Gaylene shakes her head. Maguire has to agree — this hoser is too dumb to pull off something like that.
“There’s a Howie Griffin out there waiting to see you,” Gaylene says.
“Let him sit.” He works at Wilson a bit more. Gets out that he finds the plant creepy, doesn’t like being the inside guy. Sings campfire songs as he does his circuit. “Home on the Range” that night. When pressed he kind of remembers hearing someone snore, which Maguire finds off-the-wall implausible. Can’t remember how his uniform got stained in front, vaguely remembers taking a nosedive into the flow of Vigor-Gro, can’t remotely identify the perp, except he concurs with the long blond hair.
He recalls seeking refuge in the guardhouse, and the freak chasing Gooch and shouting something about a bomb, the exact words he doesn’t remember, and then not much more, just running.

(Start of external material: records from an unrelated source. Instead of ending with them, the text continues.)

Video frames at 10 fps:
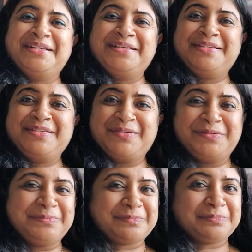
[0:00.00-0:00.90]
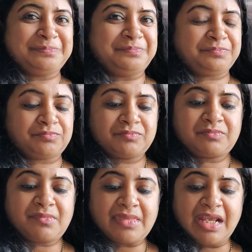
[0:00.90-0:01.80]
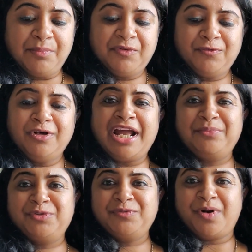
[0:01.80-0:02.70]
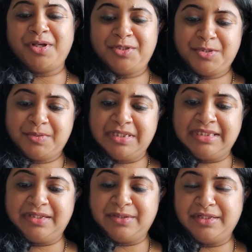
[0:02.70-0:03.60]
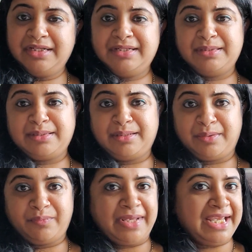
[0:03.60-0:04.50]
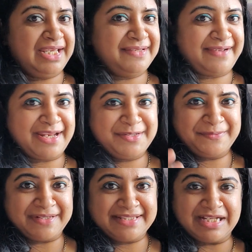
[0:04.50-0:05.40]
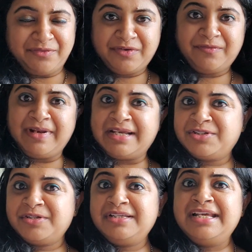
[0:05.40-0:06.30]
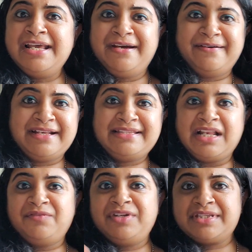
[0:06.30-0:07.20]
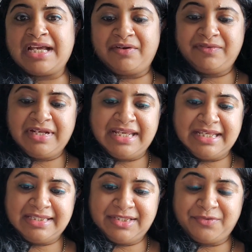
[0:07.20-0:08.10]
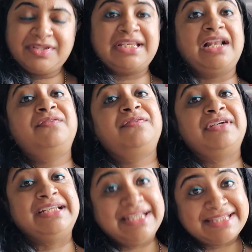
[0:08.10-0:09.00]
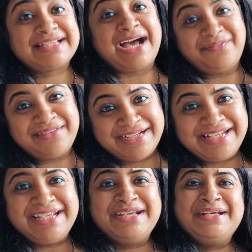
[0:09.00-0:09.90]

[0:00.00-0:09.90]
So before I move on to the third way you can do a self-reflection or a self-discovery is through self-discovery.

“Can I smoke in here?” Fiddling with a pack of Winstons.
“Outside. Don’t forget your boots and don’t wander too far. We’ll arrange a ride.” Maguire sends the stiff away, and again he bumps into the door frame. The constable has to help him to the front door.
“Jesus fuck, Chemican hired Curly, Moe, and Larry.”
“Who?” says Gaylene.
“Never mind. How did this Griffin guy get here?”
“Flew in from Toronto, picked up a renta.”
“What’s he like?”
“Kind of a dork.”
* * *
“So what’s your take, Howie?” That’s what he wants to be called. Big, hale, glad-handing guy halfway through his forties. Appropriately pissed off at what happened, but maybe masking nervousness behind the bravado, the way he keeps shifting and sniffing.
“Can’t be an inside job,” Howie says. “The pass codes are only given out to six plant staff, all highly vetted. We change the codes every Friday. Front entry, back door, and lab.”